Automating Benchmark Design
Amanda Dsouza, Harit Vishwakarma, Zhengyang Qi, Justin Bauer, Derek Pham, Thomas Walshe, Armin Parchami, Frederic Sala, Paroma Varma
TL;DR
BeTaL tackles the evaluation bottleneck for rapidly advancing LLMs by introducing Benchmark Tuning with an LLM-in-the-loop, an automated framework that parameterizes base benchmarks and uses iterative LLM-driven design guided by real model feedback to reach target difficulty. By formalizing the design space as an optimization problem and employing a closed feedback loop (parameter generation, environment instantiation, evaluation, and refinement), BeTaL achieves significantly lower deviations from target difficulty (5.3%–13.2%) and outperforms strong baselines by 2–4x across arithmetic, spatial reasoning, and agentic benchmark domains. The approach demonstrates transferability of BeTaL-designed benchmarks across evaluation models and highlights that LLMs must be used iteratively rather than relying on single-round prompts or chain-of-thought prompts alone. It also reveals limitations in AI-generated parameter spaces and outlines future work on multi-objective optimization and human-in-the-loop enhancements to broaden applicability and reliability.
Abstract
The rapid progress and widespread deployment of LLMs and LLM-powered agents has outpaced our ability to evaluate them. Hand-crafted, static benchmarks are the primary tool for assessing model capabilities, but these quickly become saturated. In contrast, dynamic benchmarks evolve alongside the models they evaluate, but are expensive to create and continuously update.
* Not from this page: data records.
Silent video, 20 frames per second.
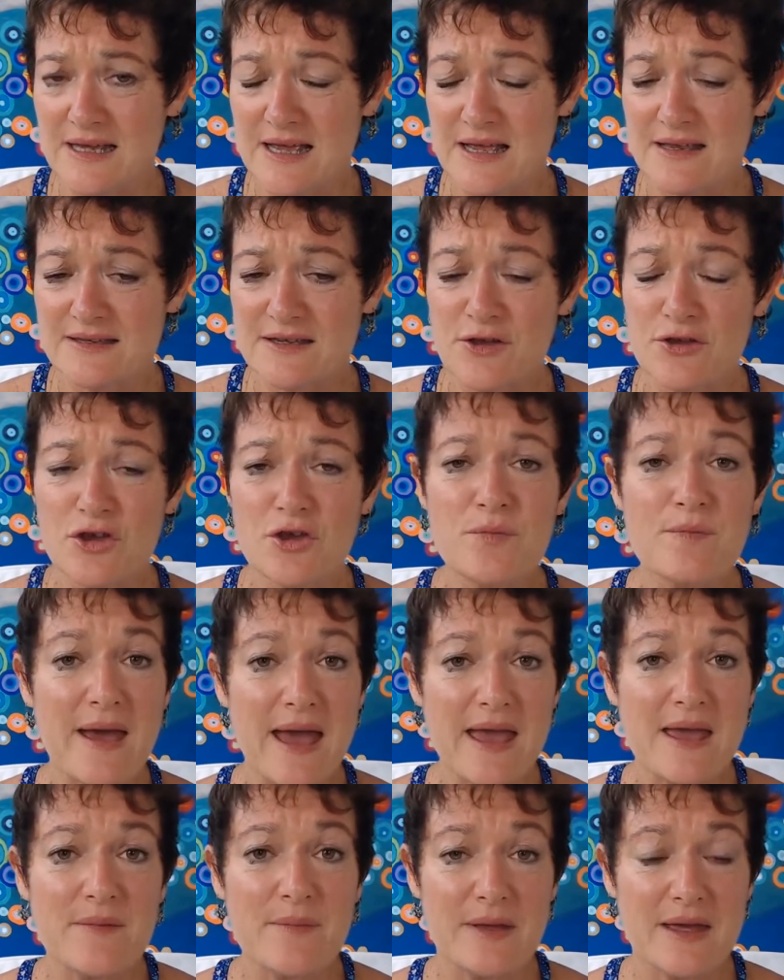So you
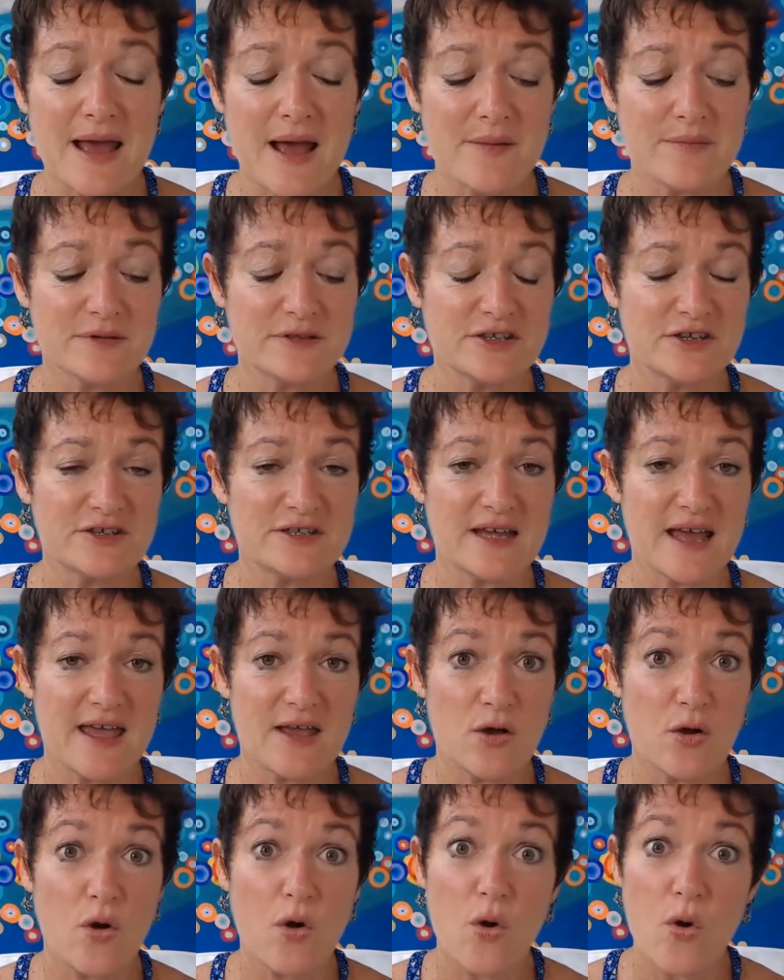may be able to
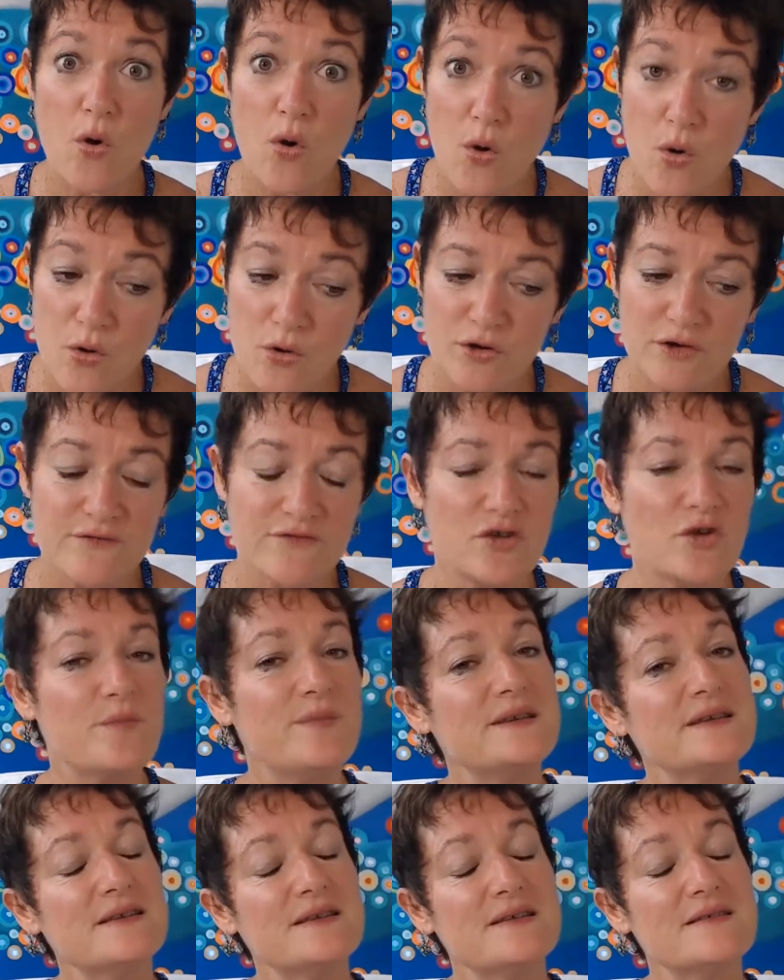take all of your
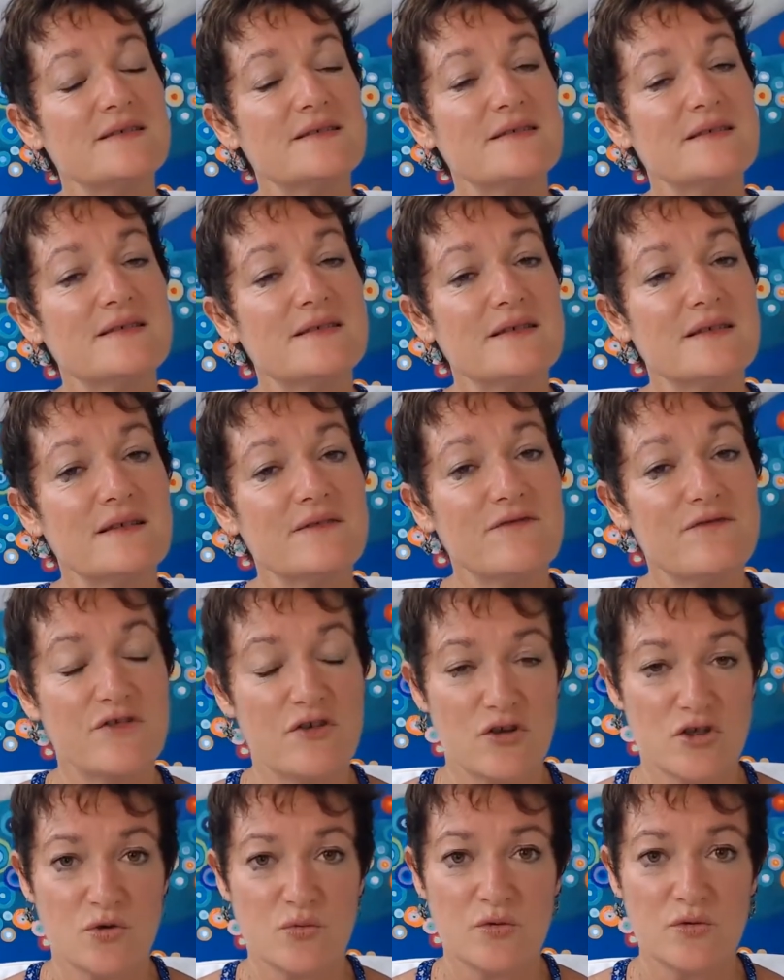business
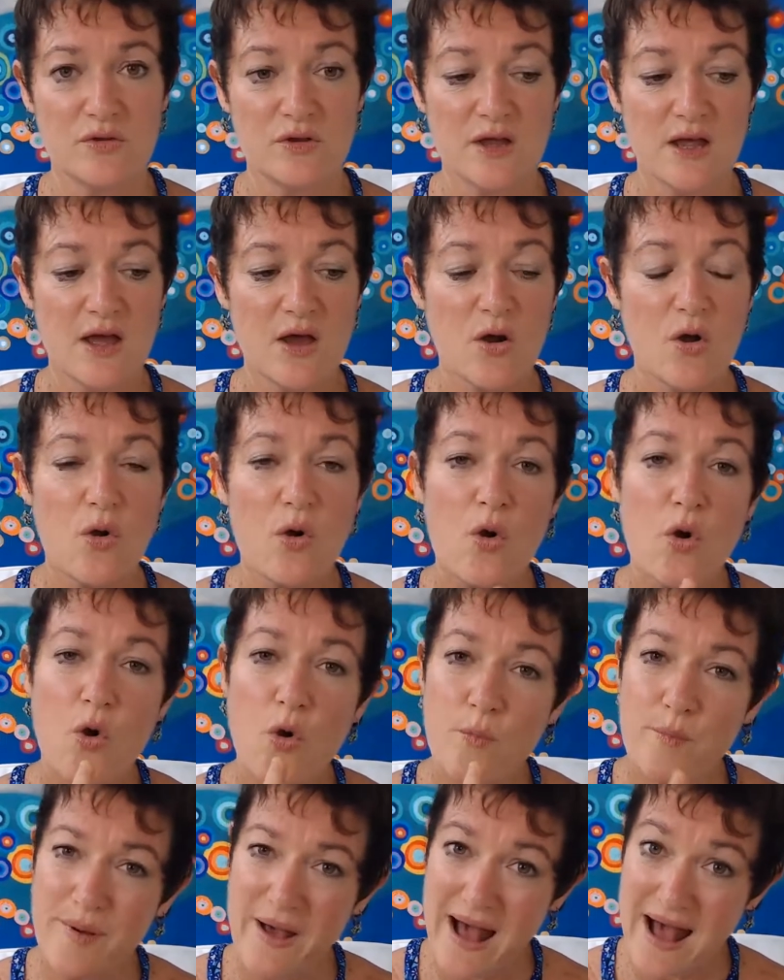virtual
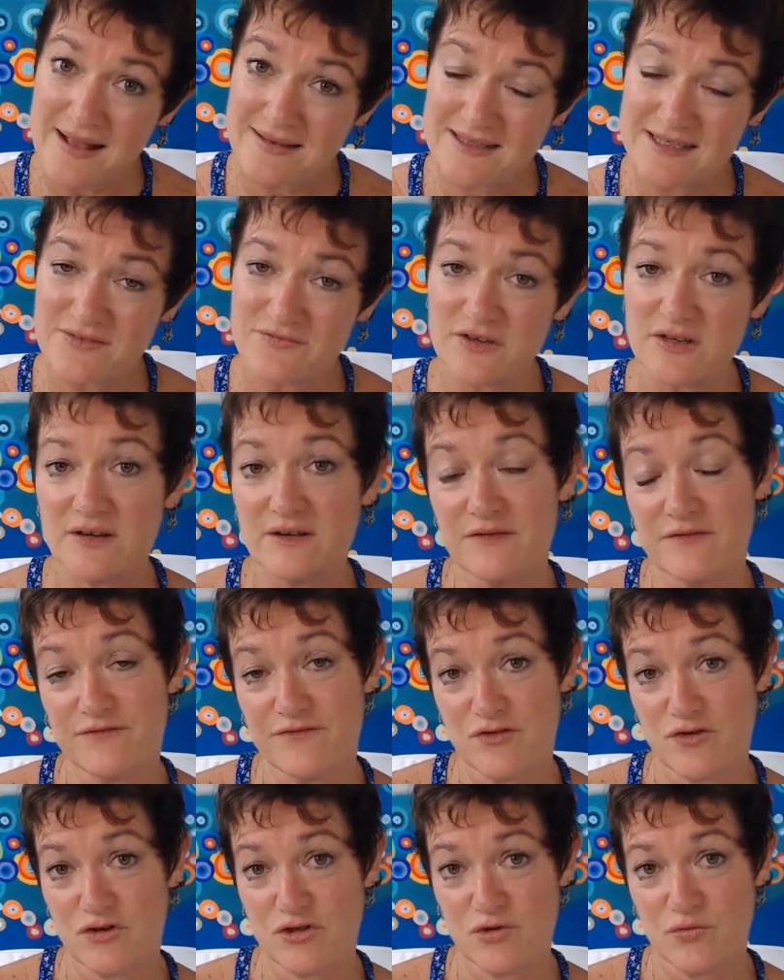or parts of it
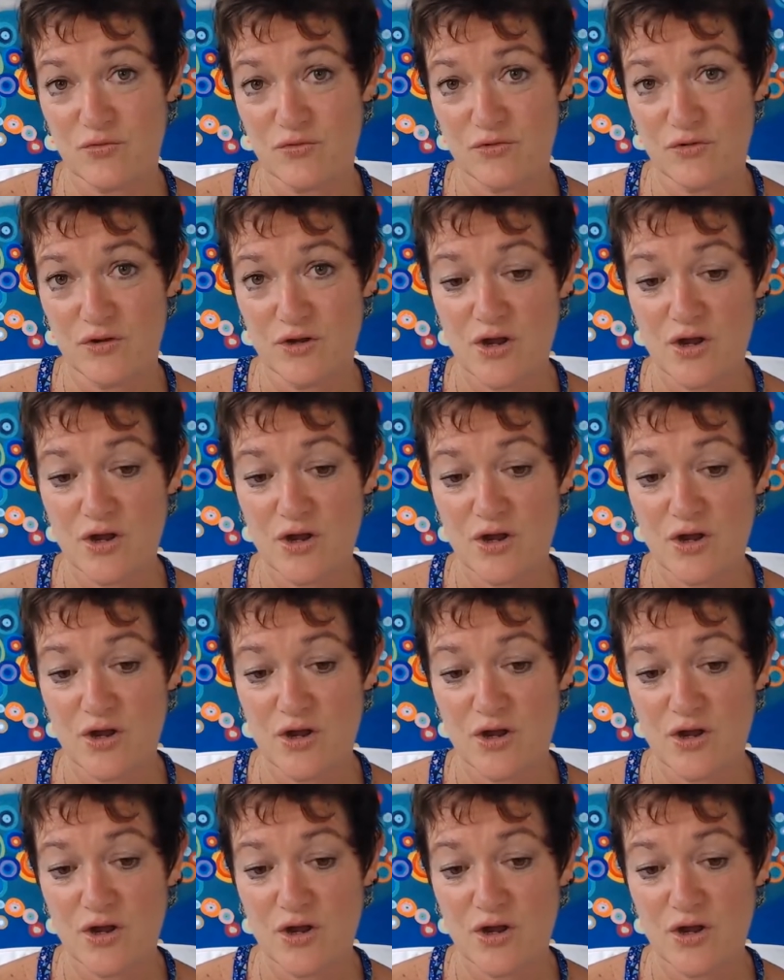virtual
To address these challenges, we develop BeTaL (Benchmark Tuning with an LLM-in-the-loop), a framework that leverages environment design principles to automate the process of dynamic benchmark design. BeTaL works by parameterizing key design choices in base benchmark templates and uses LLMs to reason through the resulting parameter space to obtain target properties (such as difficulty and realism) in a cost-efficient manner. We validate this approach on its ability to create benchmarks with desired difficulty levels. Using BeTaL, we create two new benchmarks and extend a popular agentic benchmark $τ$-bench. Extensive evaluation on these three tasks and multiple target difficulty levels shows that BeTaL produces benchmarks much closer to the desired difficulty, with average deviations ranging from 5.3% to 13.2% -- a 2-4x improvement over the baselines.